# Vintage HP Boards - Is it just a flash?



## snoman701 (Jan 25, 2017)

Just curious, as I have access to more, but don't want to buy them if it's just a flash.

I think they are out of vintage digital scopes? Not entirely sure.

I have read that they are good....fwiw, I tried the pencil eraser. I didn't make it through...maybe I have the wrong type of eraser?


----------



## g_axelsson (Jan 25, 2017)

Hard to say with full certainty, but older HP boards usually are fully plated, even under the solder mask. The boards I've found like that only had solder mask on the bottom side.

A good way to test the plating is to peel a trace from a circuit board, using a knife. Then put it in a test tube with nitric acid. The copper will be dissolved within minutes and you can watch how thick the traces are. If it is flash it often breaks down into tiny flakes.

Göran


----------



## snoman701 (Jan 25, 2017)

Yeah, these are old. Quite a few sidebraze chips. Haven't found any really good chips yet, but a few in the $20 range. 

I'm up to over a lb of 40 pin sidebraze though...and that's cool!

Thanks


----------



## Findm-Keepm (Jan 28, 2017)

I've got 30 or so HP backplanes for an old analyzer. Gold plated, but BURIED under Parylene! Removal method involves HF acid, not for me. So I'll hold them until I either sell to someone or somehow find a safe way to remove the Parylene. And yes, I've tried NaOH methods, no joy.
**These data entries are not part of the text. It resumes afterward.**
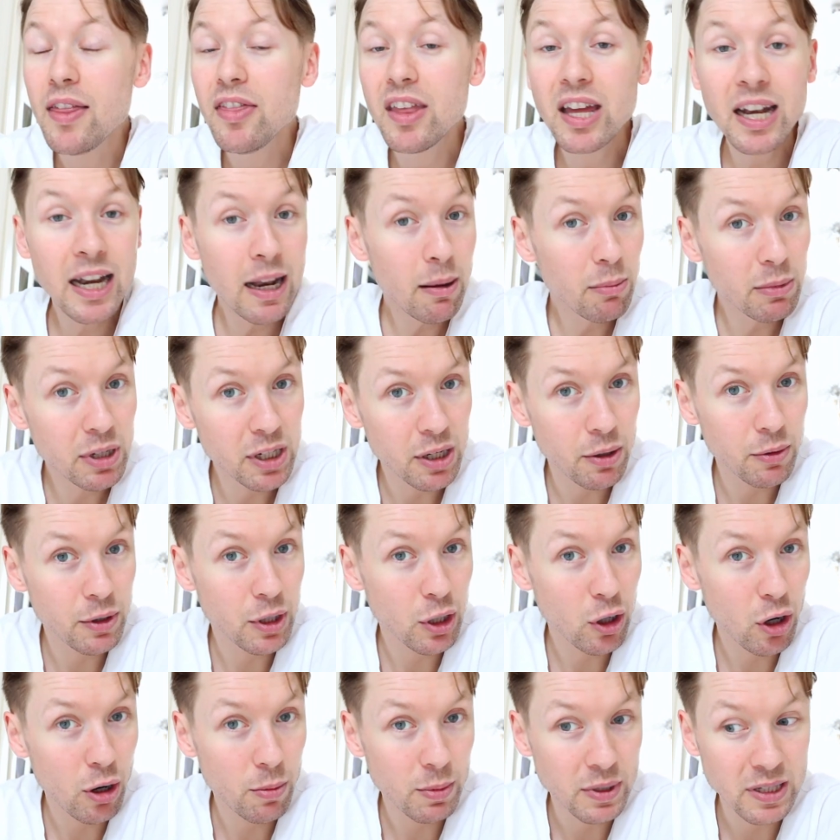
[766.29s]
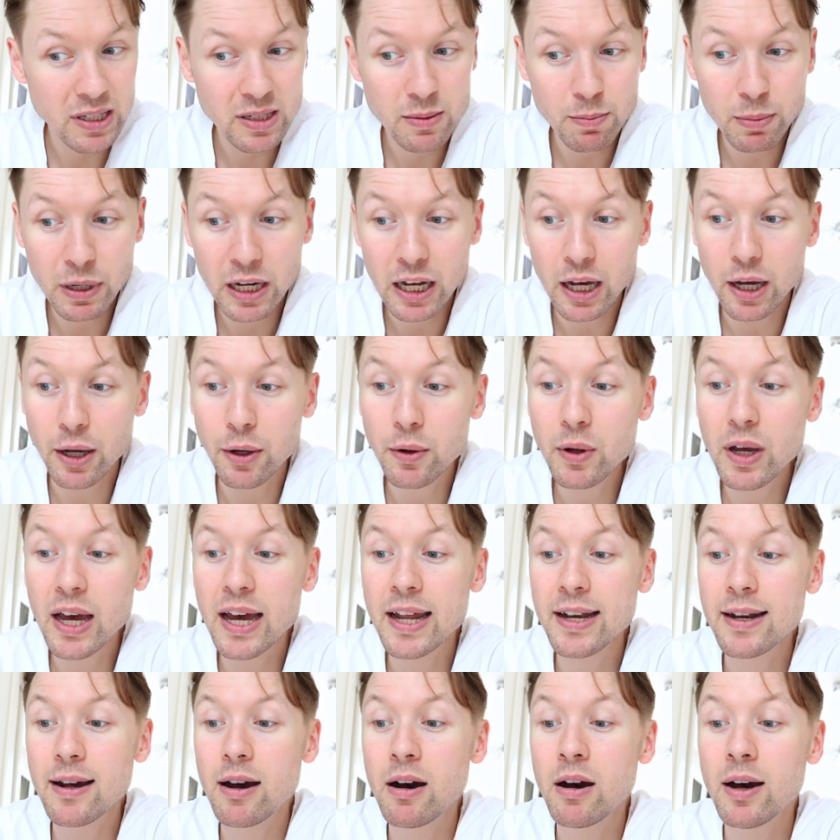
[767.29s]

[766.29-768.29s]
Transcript: then let me know in the comments below, and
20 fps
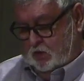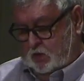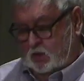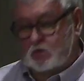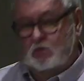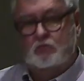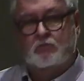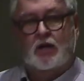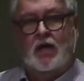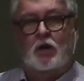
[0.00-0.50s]

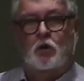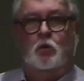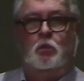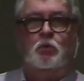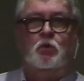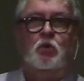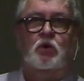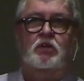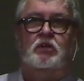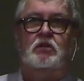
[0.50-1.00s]
Final
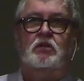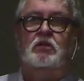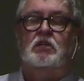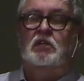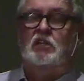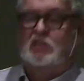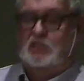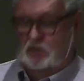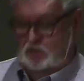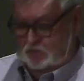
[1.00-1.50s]
point,
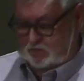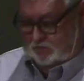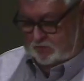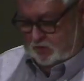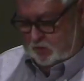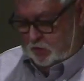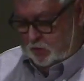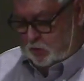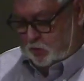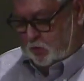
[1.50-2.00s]

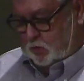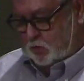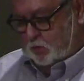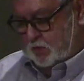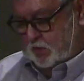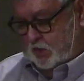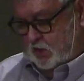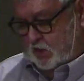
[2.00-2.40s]
very short one.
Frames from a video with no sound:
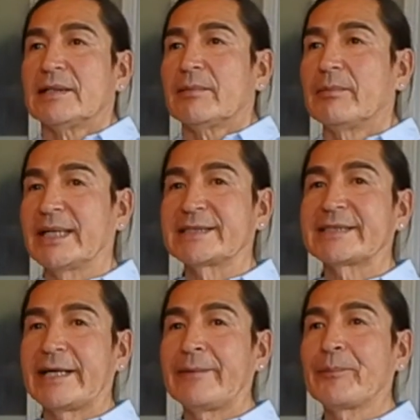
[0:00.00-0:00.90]
But
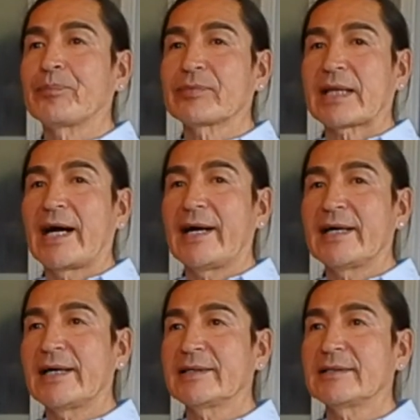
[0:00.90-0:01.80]

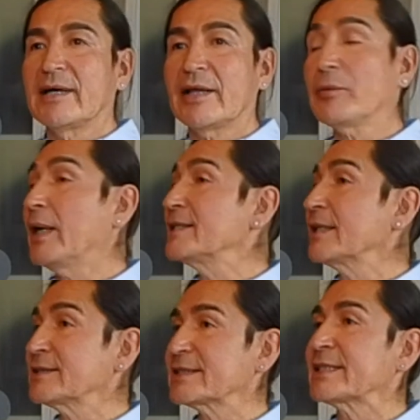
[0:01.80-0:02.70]
otherwise,
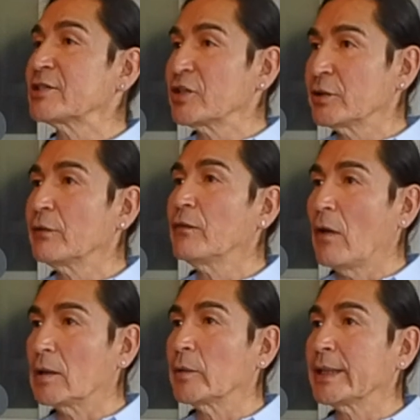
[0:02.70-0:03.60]
I'll just continue
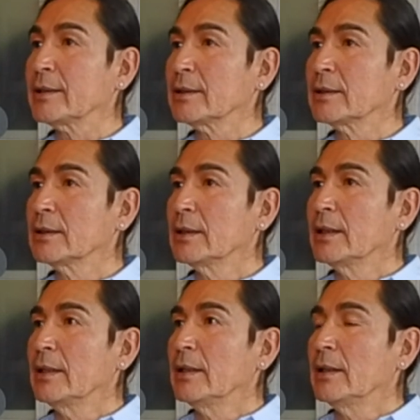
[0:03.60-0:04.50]
following
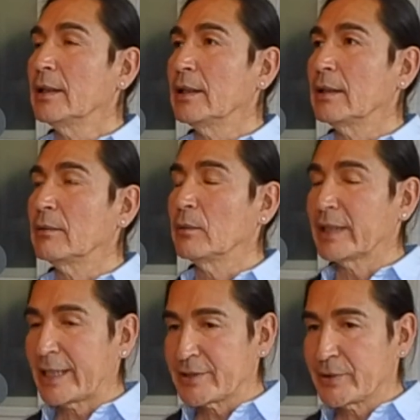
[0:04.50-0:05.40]

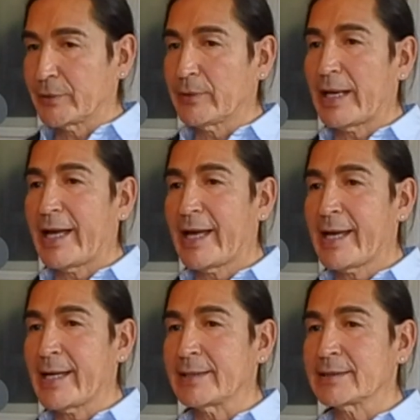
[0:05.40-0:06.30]
what I do.
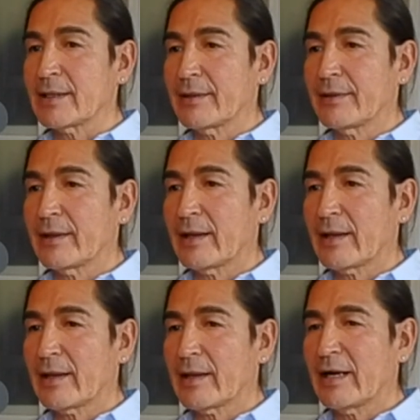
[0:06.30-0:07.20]
And
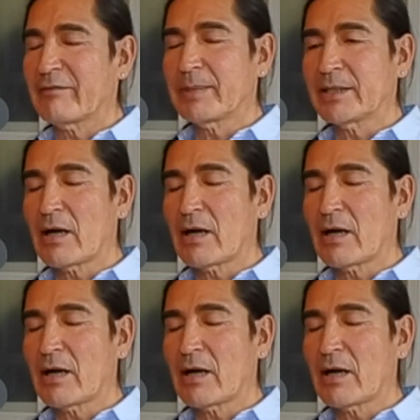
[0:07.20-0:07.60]
I've been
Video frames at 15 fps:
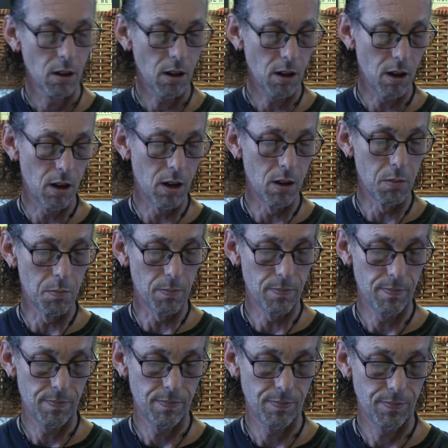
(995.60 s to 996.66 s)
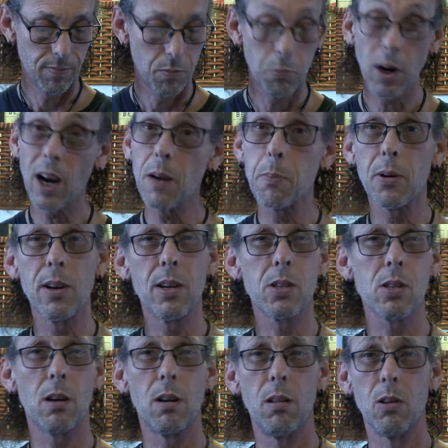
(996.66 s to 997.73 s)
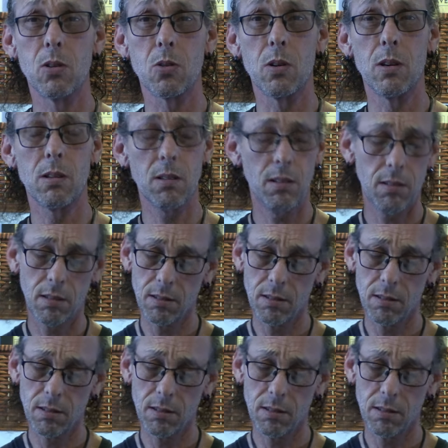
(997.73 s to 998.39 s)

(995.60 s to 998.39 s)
Um, probably pronounced all those wrong.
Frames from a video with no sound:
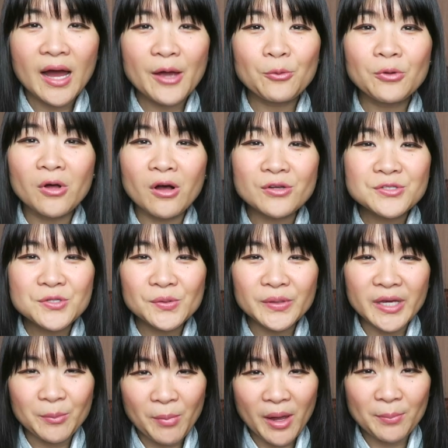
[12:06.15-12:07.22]
I will also
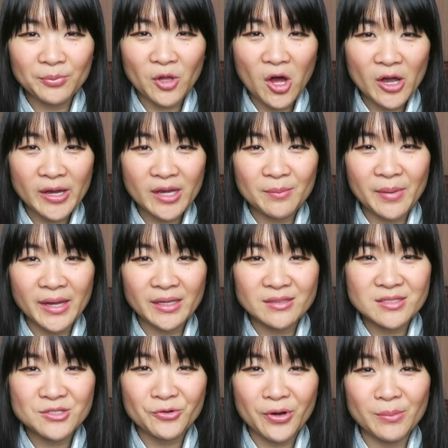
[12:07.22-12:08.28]
link my blog and my
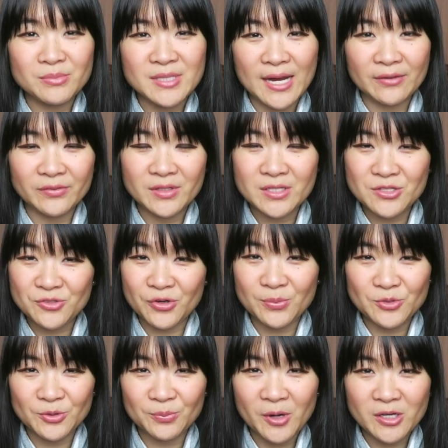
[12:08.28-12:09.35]
Instagram down in the
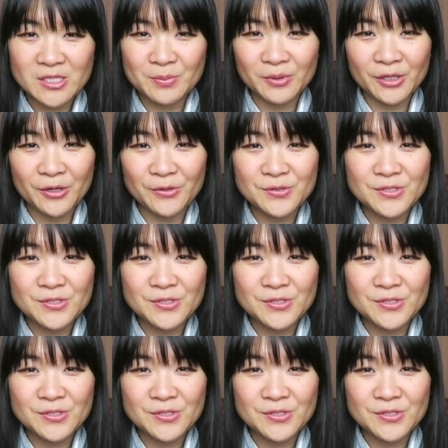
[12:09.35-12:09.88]
description box below,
HP used Parylene extensively - in 2M board repair, we were taught abrasion removal for replacing soldered components, but for a whole board, it's impractical...

http://www.paryleneconformalcoating.com/parylene-coating-removal


----------



## philddreamer (Jan 29, 2017)

Another way to "remove" the Parylene is, to leave the boards out in the weather... :mrgreen: 
After reading the post, I remembered I had some outside... for about 2 years!

Take care!
Phil


----------



## snoman701 (Jan 29, 2017)

I'll try hitting them with the sand blaster just enough to scratch through the parylene. If the NaOH can get to anything, it'll be toast.


----------



## geedigity (Jan 29, 2017)

What if you froze the boards and then gave them a couple whacks with a hammer. If regular freezing doesn't work, you could try liquid nitrogen. I just wouldn't freeze the board solid though. I have never tried it but I have worked with liquid nitrogen. It seems that it would allow for the coating to easily shatter. Make sure you wear insulated gloves, apron, pant legs over boots (the other way can hurt if you spill it) and a face shield.


----------



## g_axelsson (Jan 29, 2017)

geedigity said:


> What if you froze the boards and then gave them a couple whacks with a hammer. If regular freezing doesn't work, you could try liquid nitrogen. I just wouldn't freeze the board solid though. I have never tried it but I have worked with liquid nitrogen. It seems that it would allow for the coating to easily shatter. Make sure you wear insulated gloves, apron, pant legs over boots (the other way can hurt if you spill it) and a face shield.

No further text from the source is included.